* Data supplied *
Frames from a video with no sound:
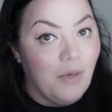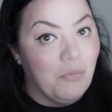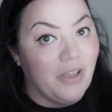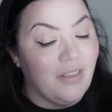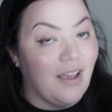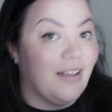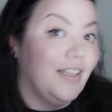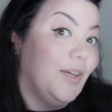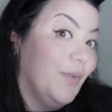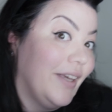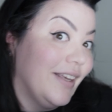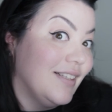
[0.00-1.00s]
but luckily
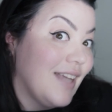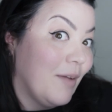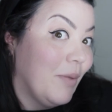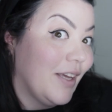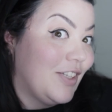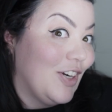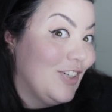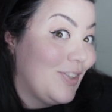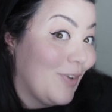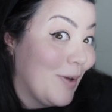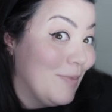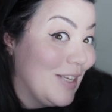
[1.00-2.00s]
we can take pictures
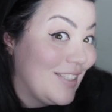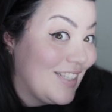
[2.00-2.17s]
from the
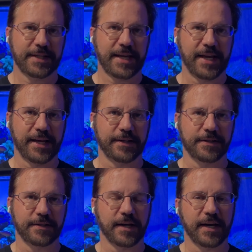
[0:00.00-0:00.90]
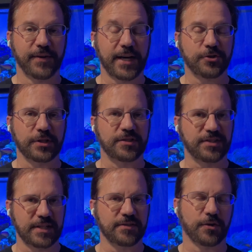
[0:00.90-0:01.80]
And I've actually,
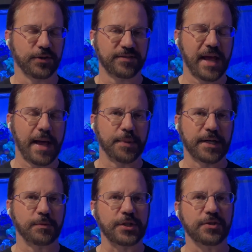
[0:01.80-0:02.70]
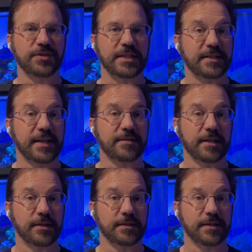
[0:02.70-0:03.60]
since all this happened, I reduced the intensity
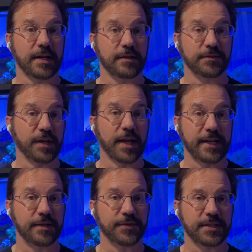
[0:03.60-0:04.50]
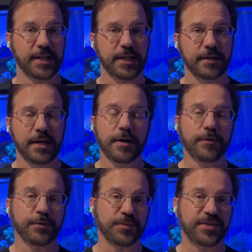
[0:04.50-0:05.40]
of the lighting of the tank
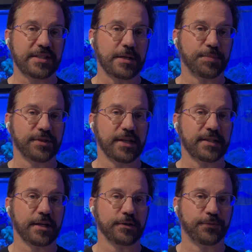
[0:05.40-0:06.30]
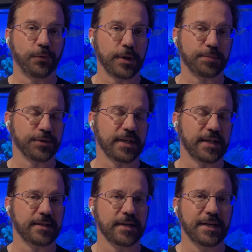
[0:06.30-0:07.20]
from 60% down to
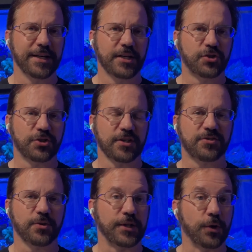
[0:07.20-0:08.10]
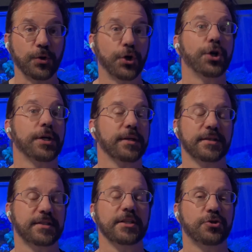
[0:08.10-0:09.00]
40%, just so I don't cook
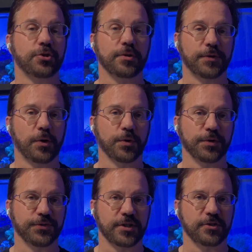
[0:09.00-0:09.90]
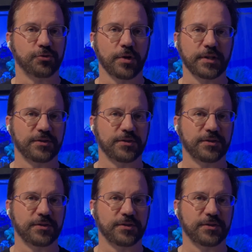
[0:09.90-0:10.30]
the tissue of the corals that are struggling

---

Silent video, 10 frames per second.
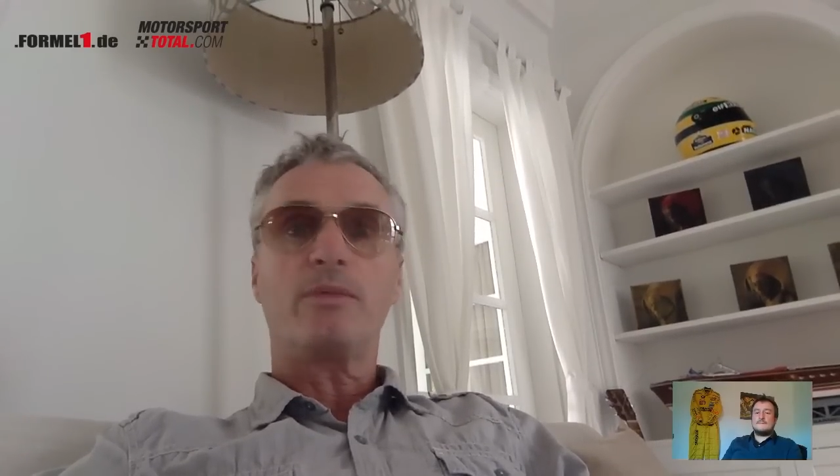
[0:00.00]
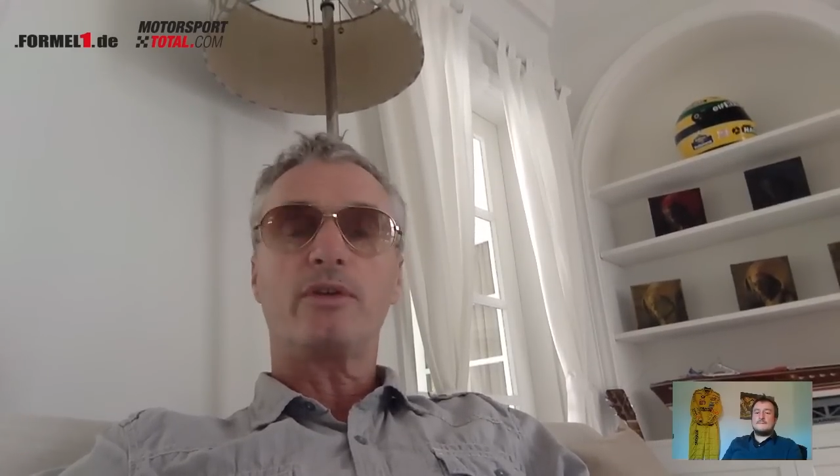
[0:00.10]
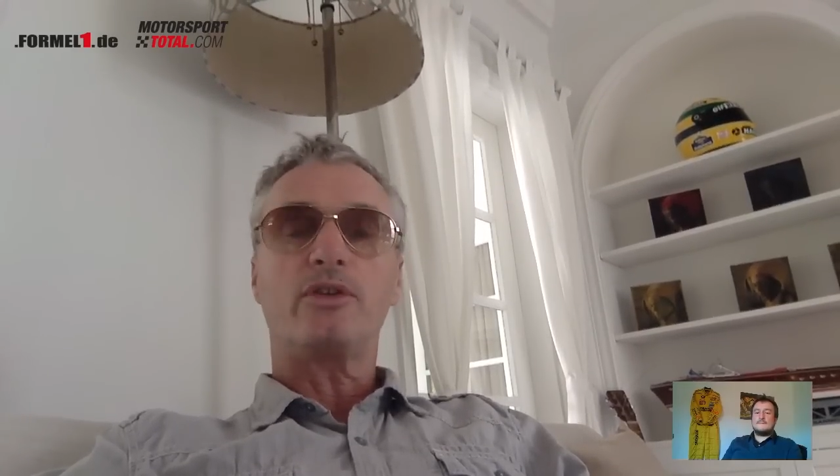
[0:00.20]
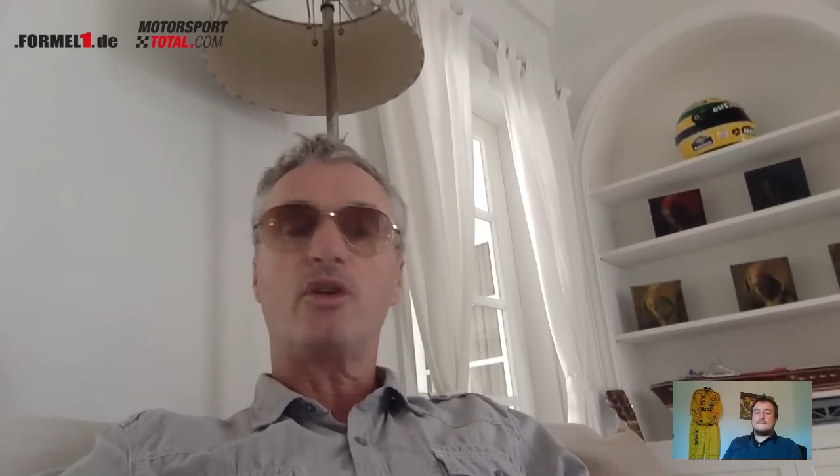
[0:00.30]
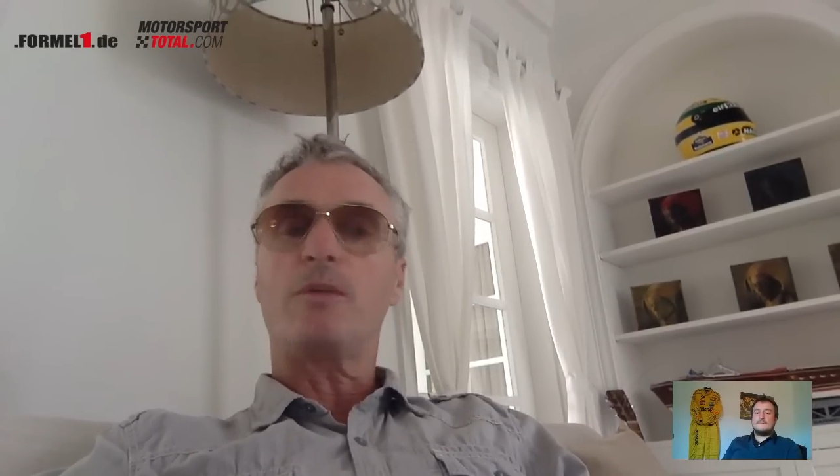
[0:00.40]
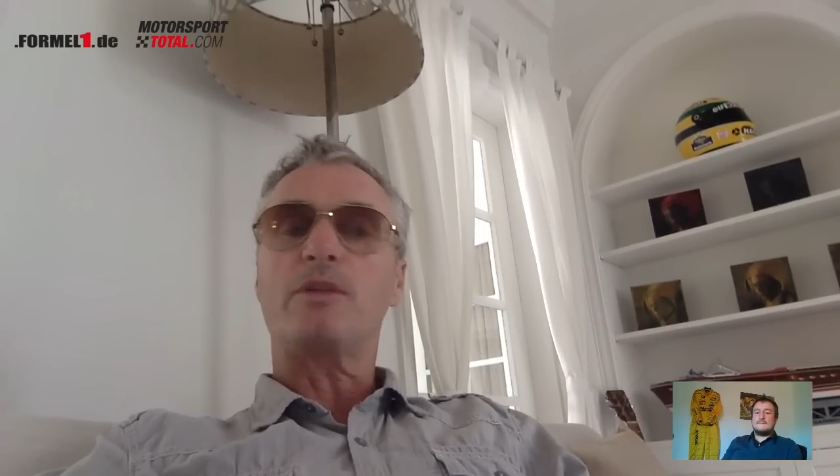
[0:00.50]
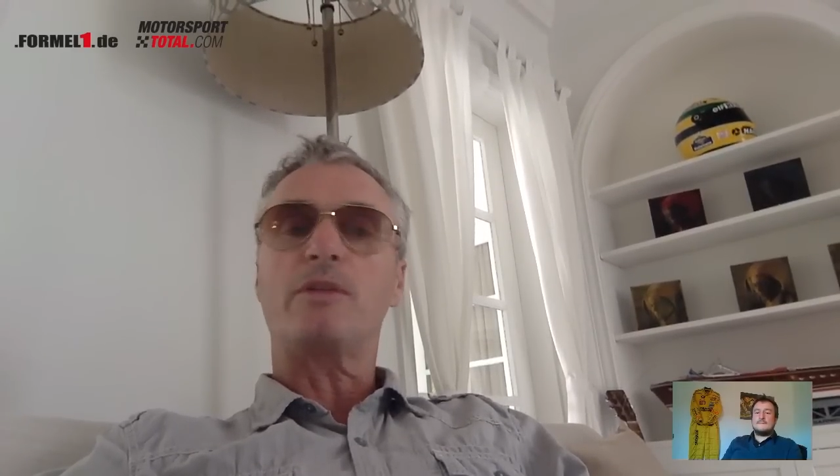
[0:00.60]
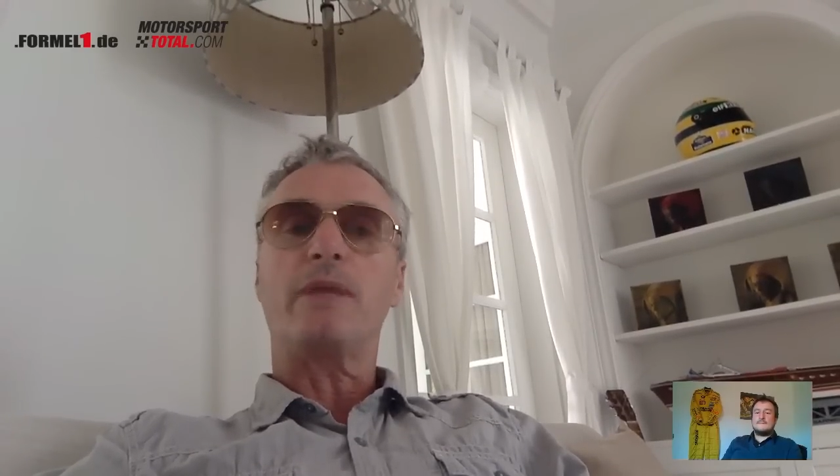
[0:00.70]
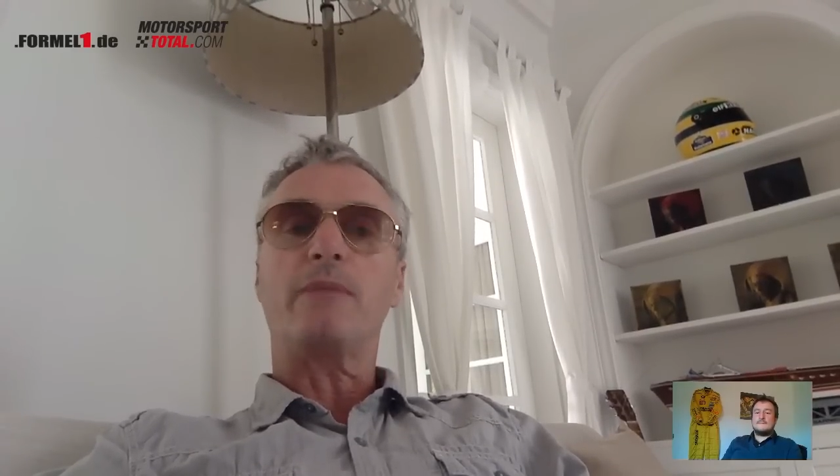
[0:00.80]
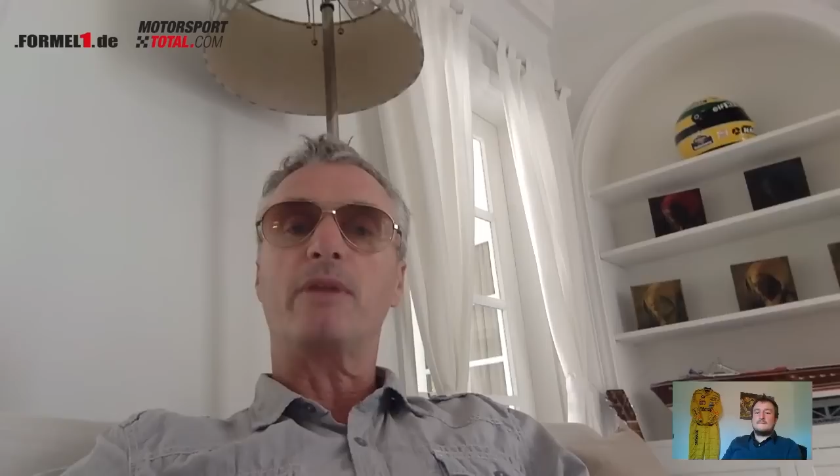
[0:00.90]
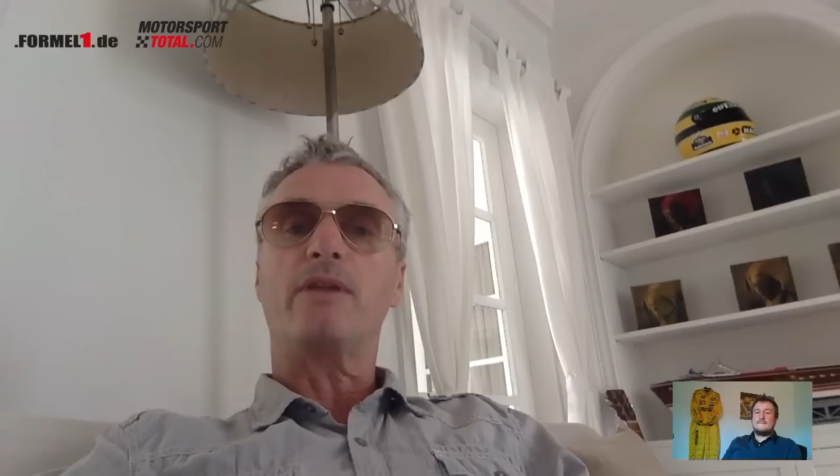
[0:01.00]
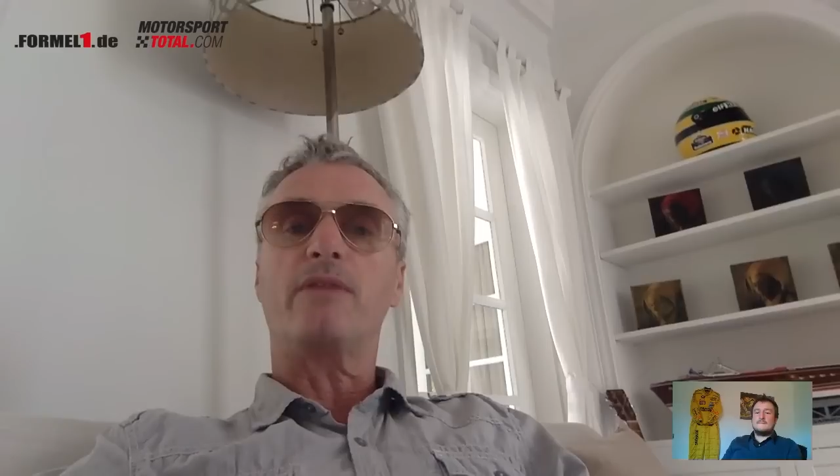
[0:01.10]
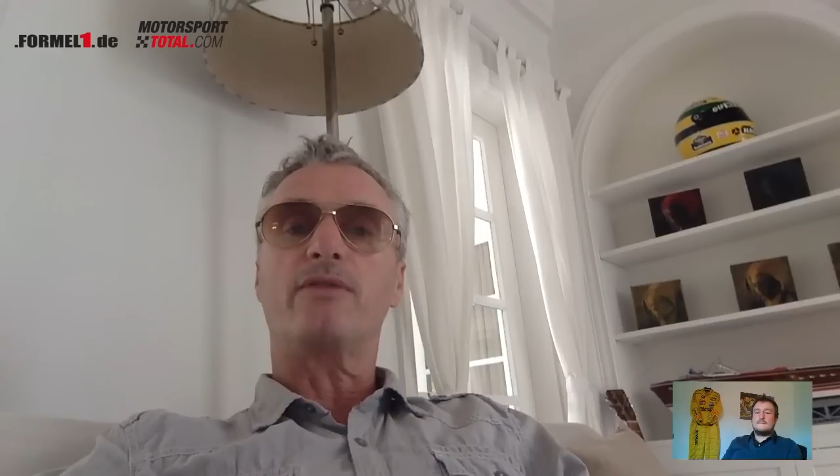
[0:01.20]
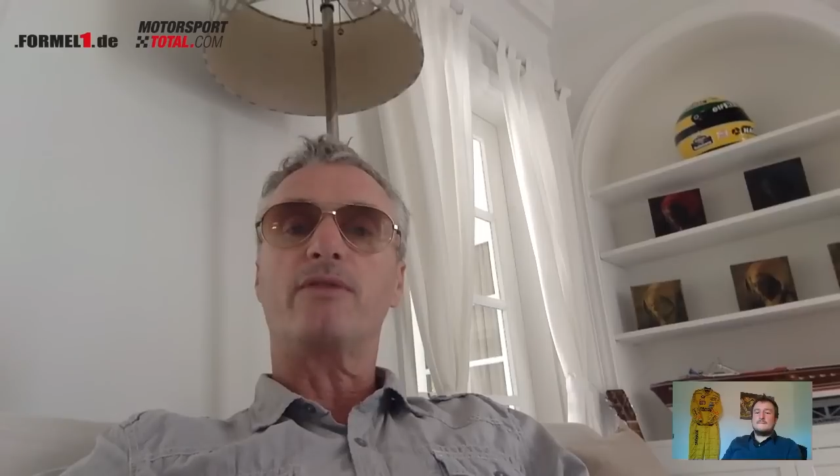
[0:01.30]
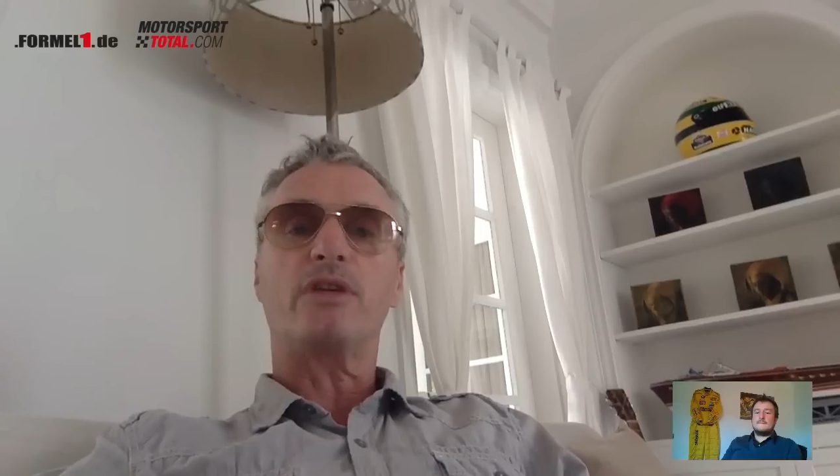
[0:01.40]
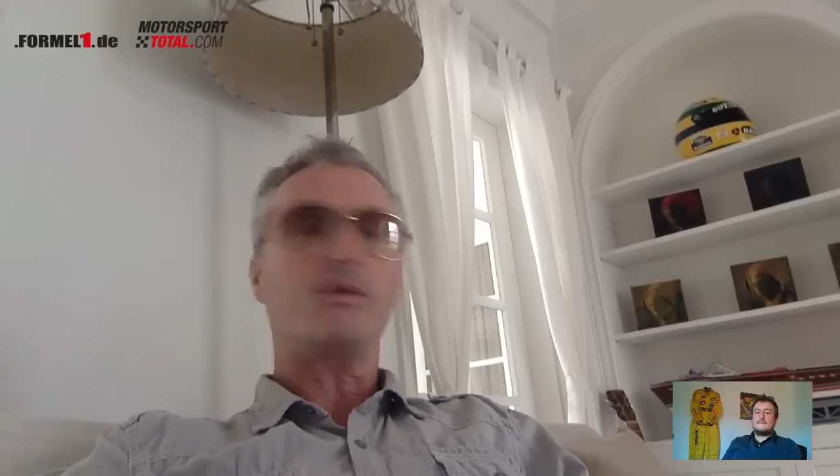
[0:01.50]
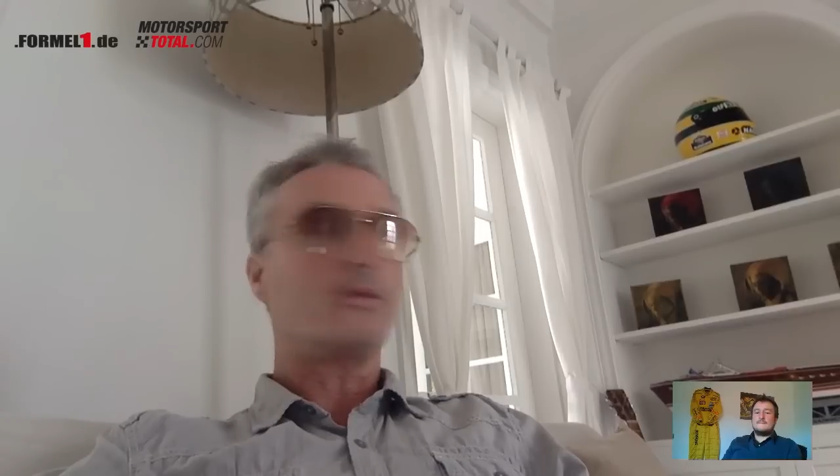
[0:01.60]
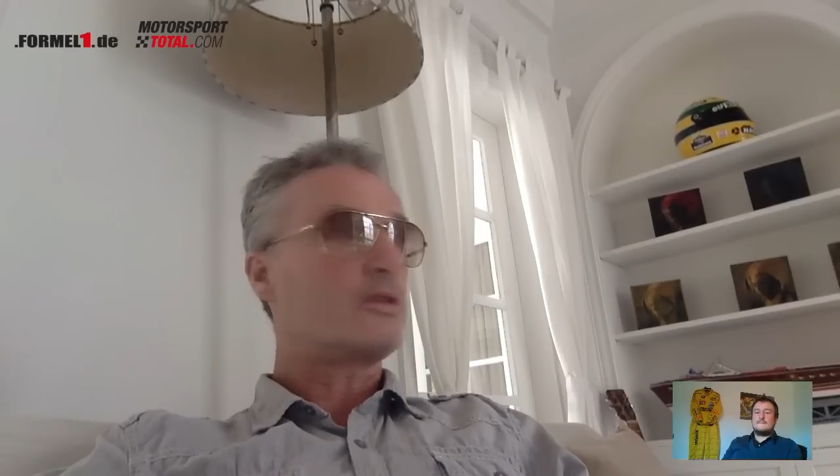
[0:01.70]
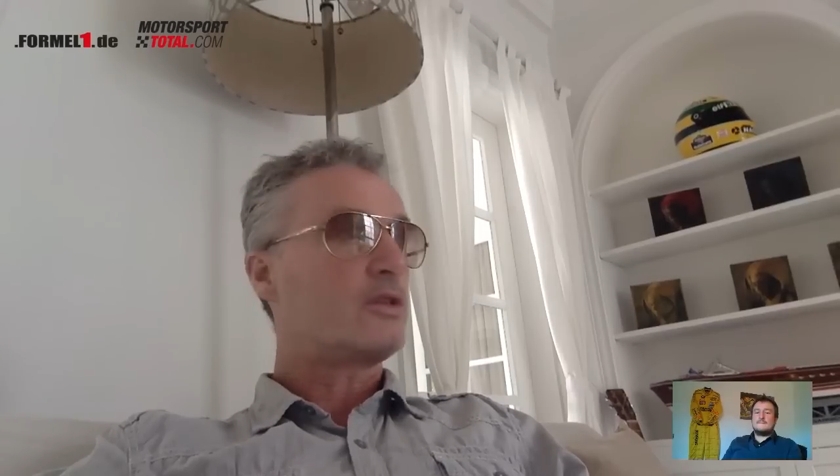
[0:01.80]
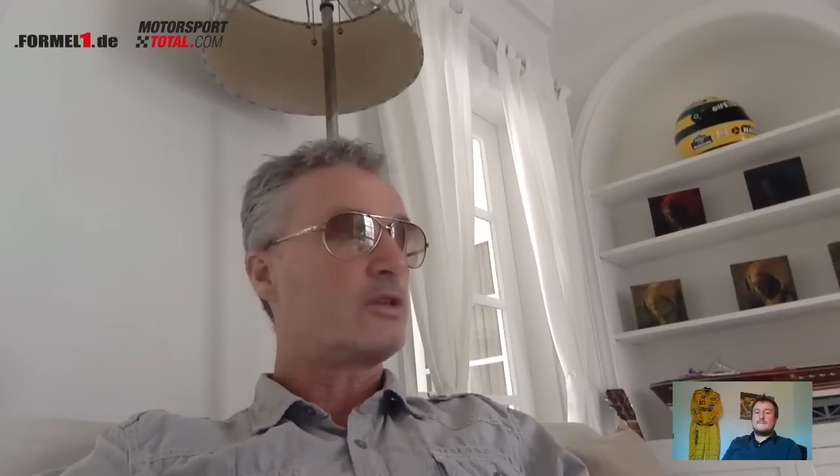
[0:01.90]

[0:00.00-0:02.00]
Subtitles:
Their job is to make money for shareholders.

* Task requirements *
Only the lines containing "video" are needed; pull them out of the listing.

* Written solution *
Frames from a video with no sound:
Silent video, 10 frames per second.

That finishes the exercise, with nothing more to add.